(Saved entries)
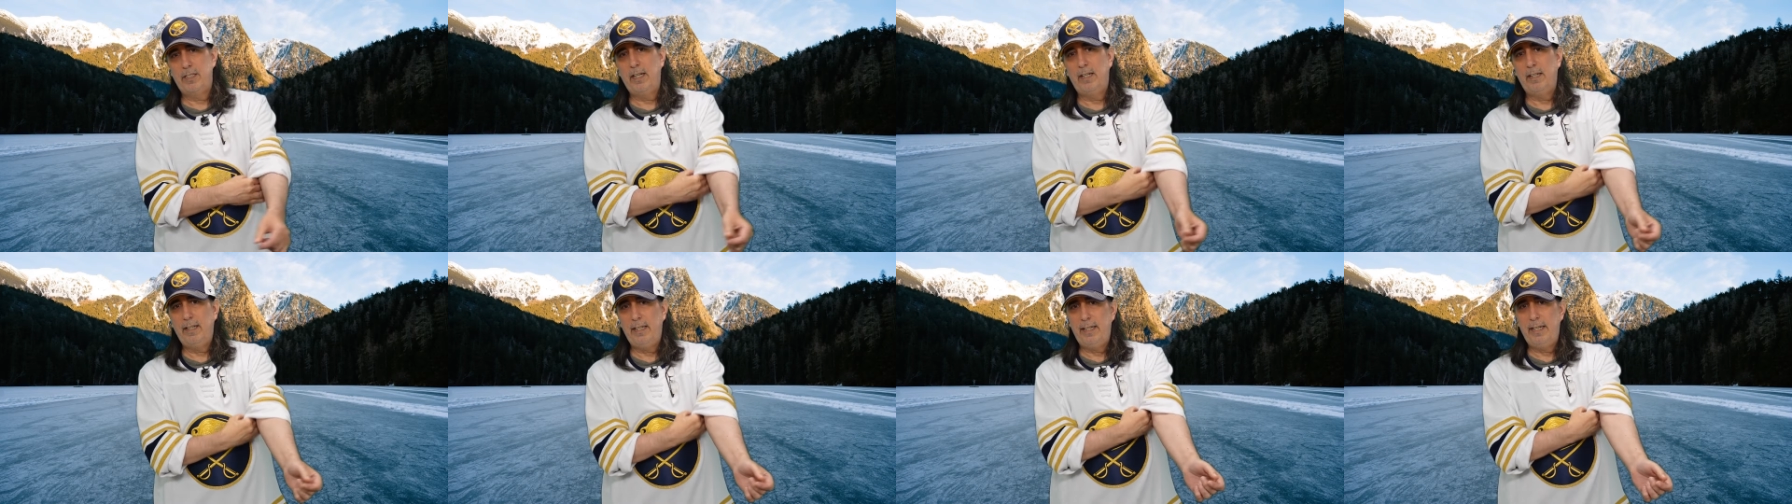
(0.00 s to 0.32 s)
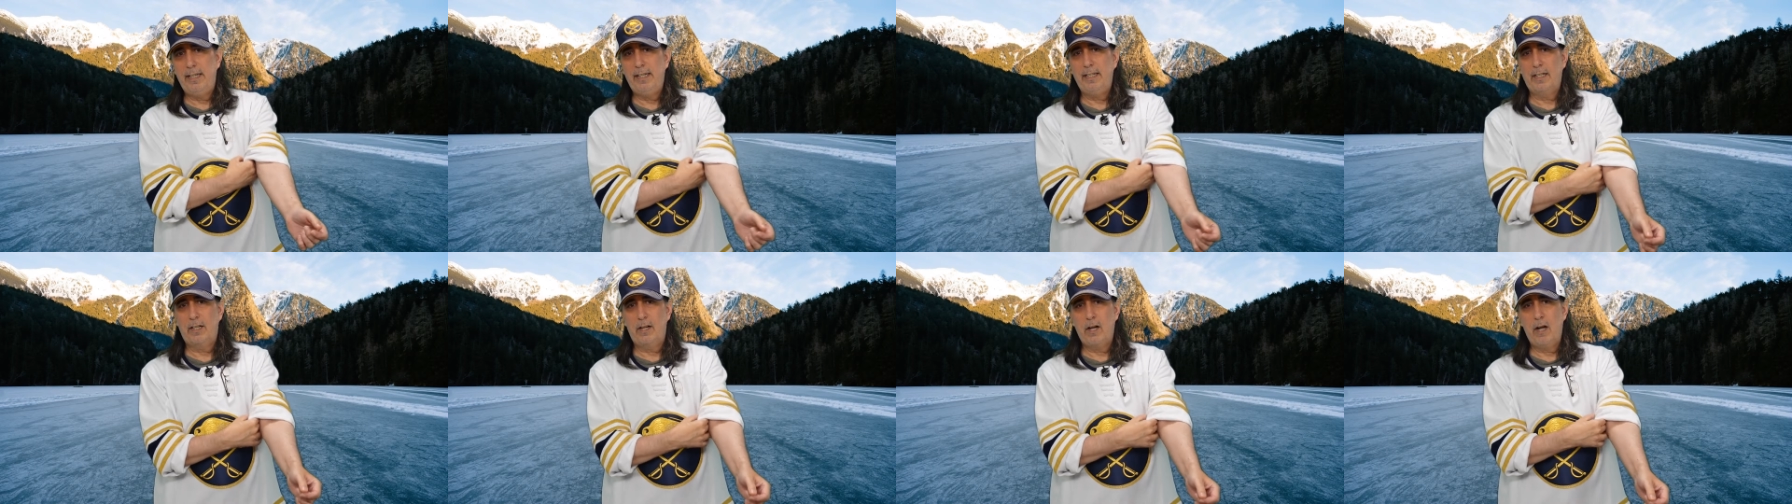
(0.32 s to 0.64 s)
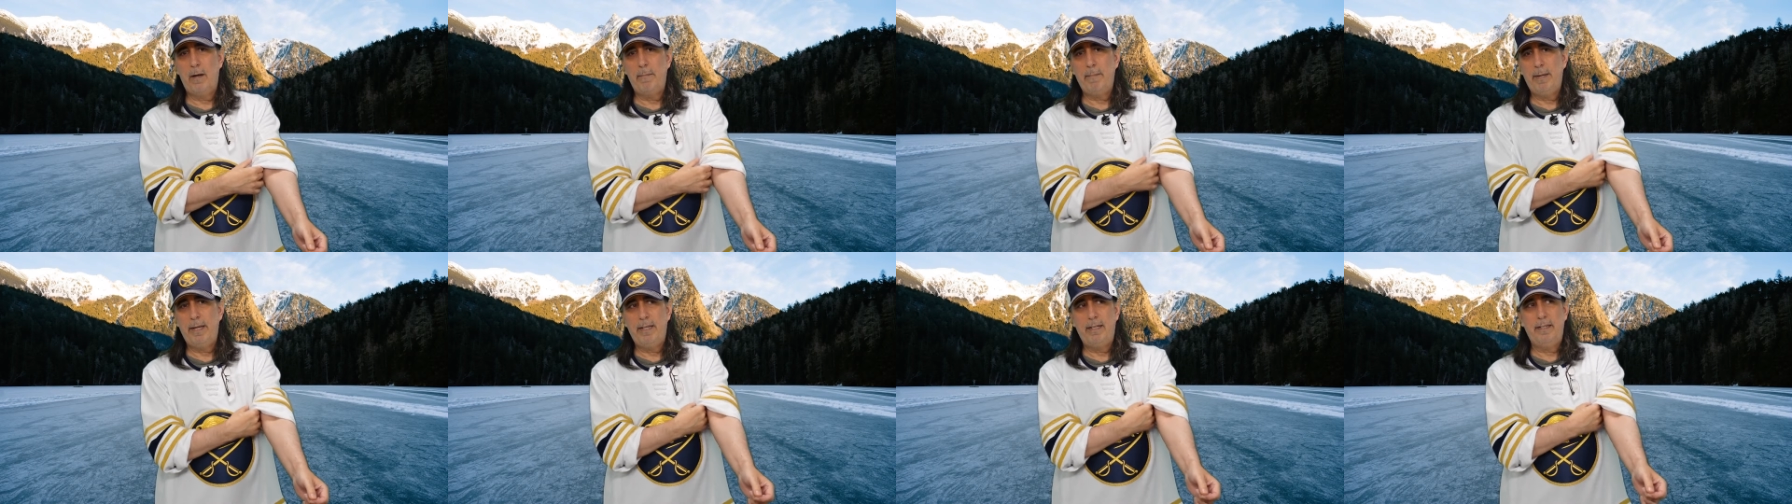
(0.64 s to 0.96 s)
deleting the
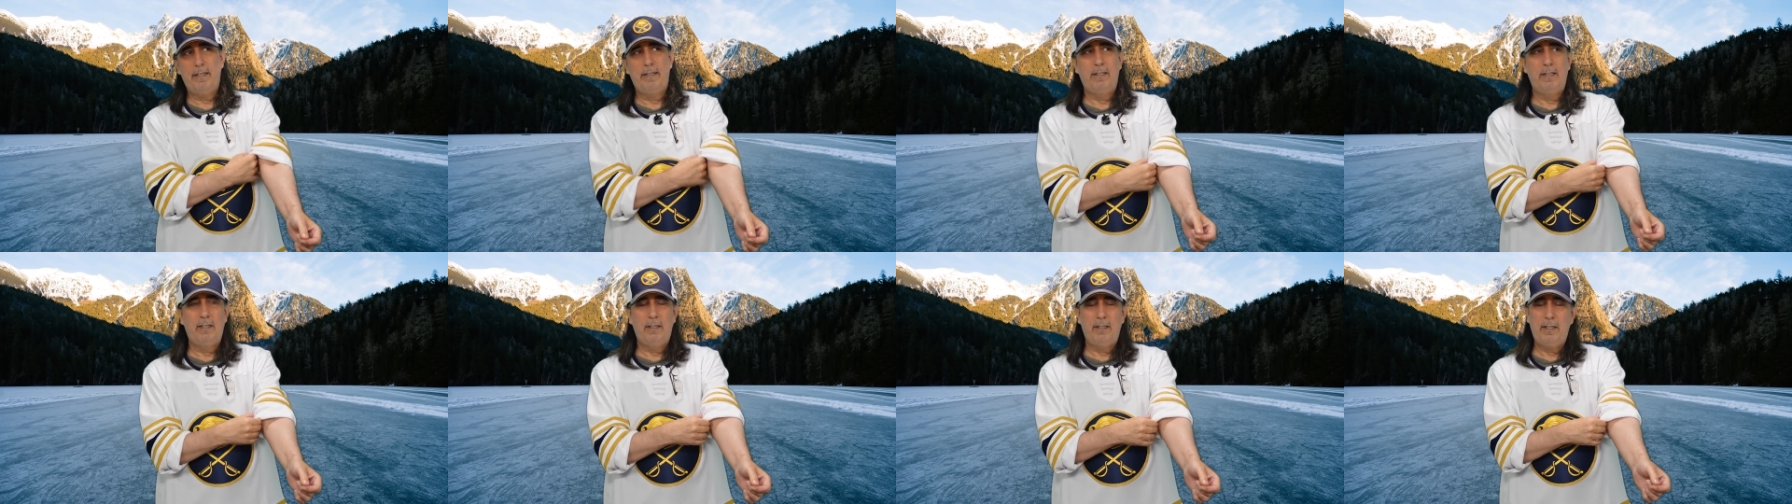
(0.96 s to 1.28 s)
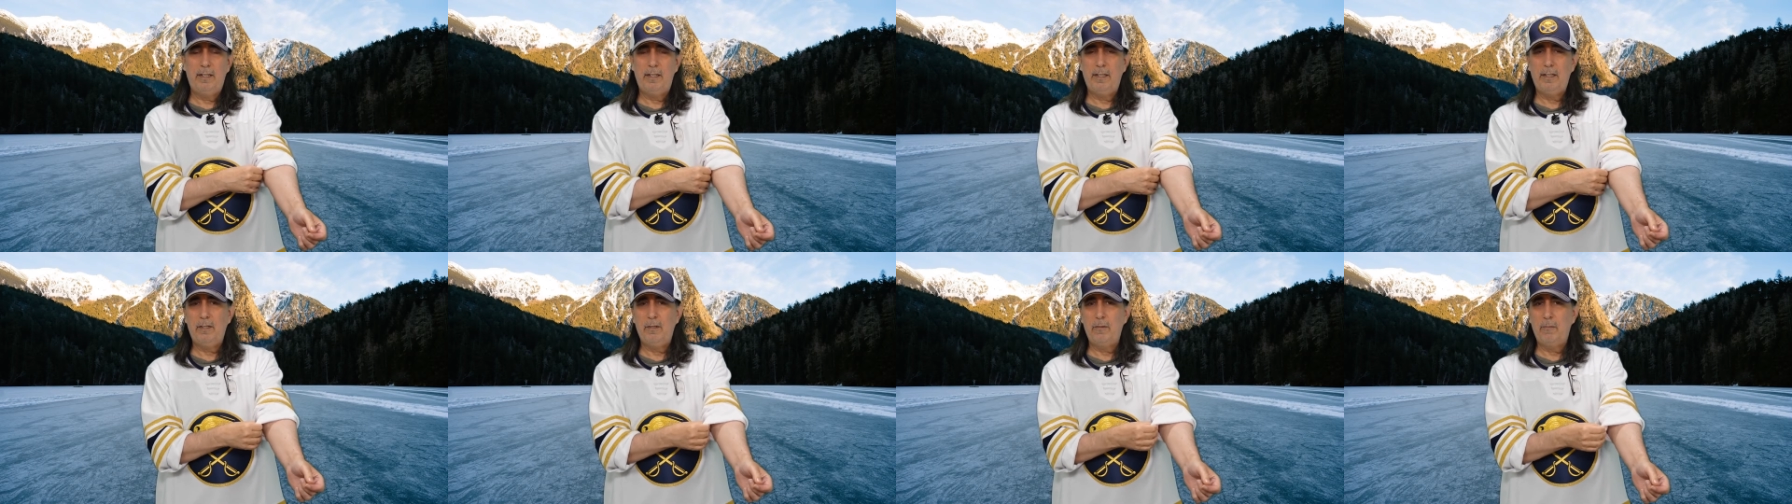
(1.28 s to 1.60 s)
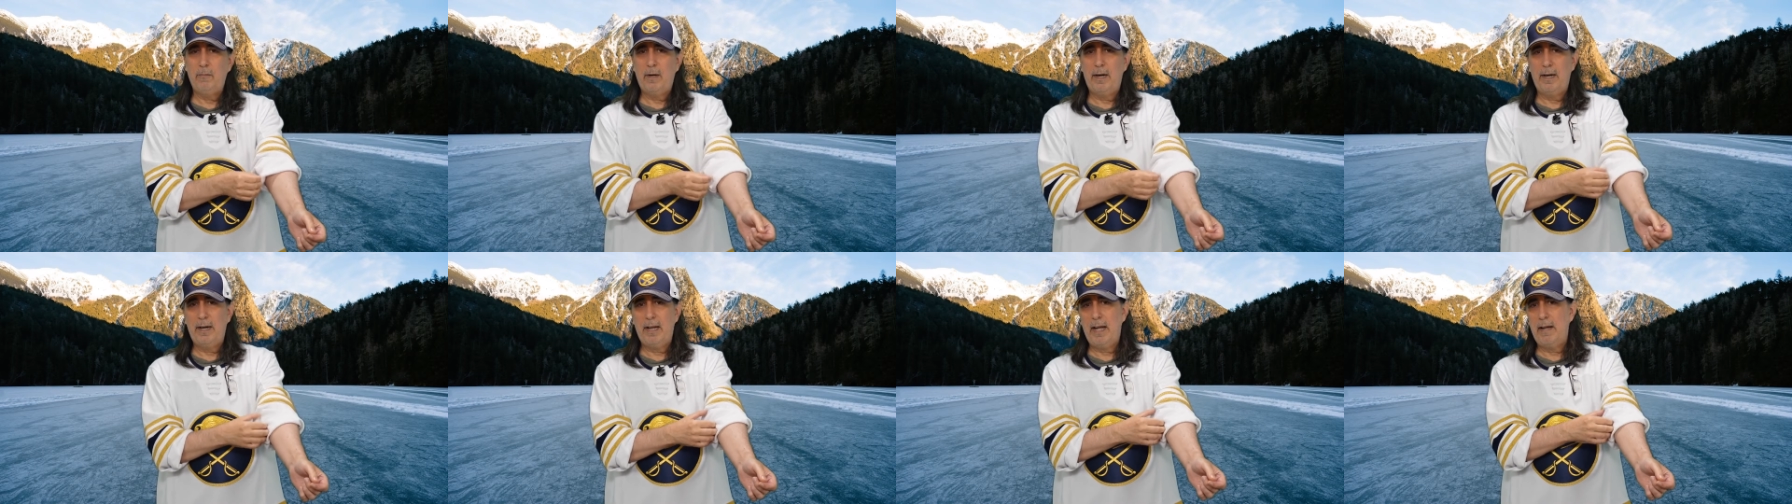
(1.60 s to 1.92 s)
comment and deleting you
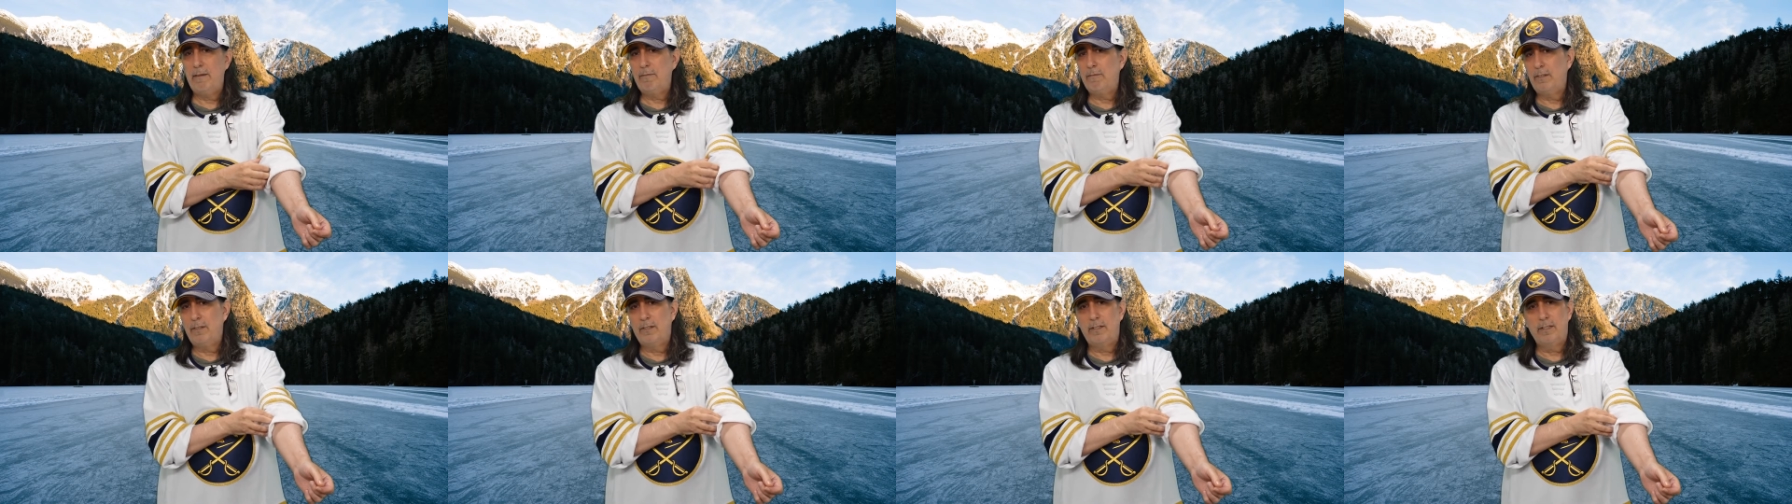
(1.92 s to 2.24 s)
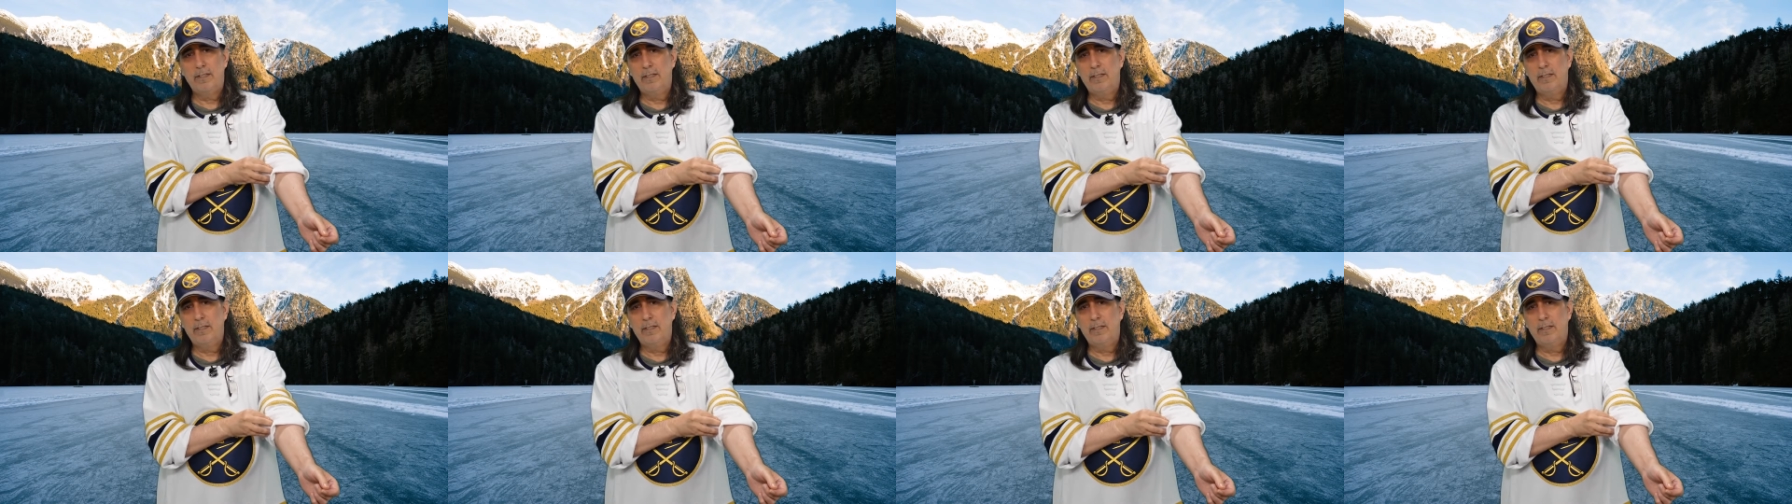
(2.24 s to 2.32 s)
right after.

What to produce:
Precisely the lines from the one containing "(1.28 s to 1.60 s)" to the end of the data above, both included, should be printed; leave the pictures out.

Solution below:
(1.28 s to 1.60 s)
(1.60 s to 1.92 s)
comment and deleting you
(1.92 s to 2.24 s)
(2.24 s to 2.32 s)
right after.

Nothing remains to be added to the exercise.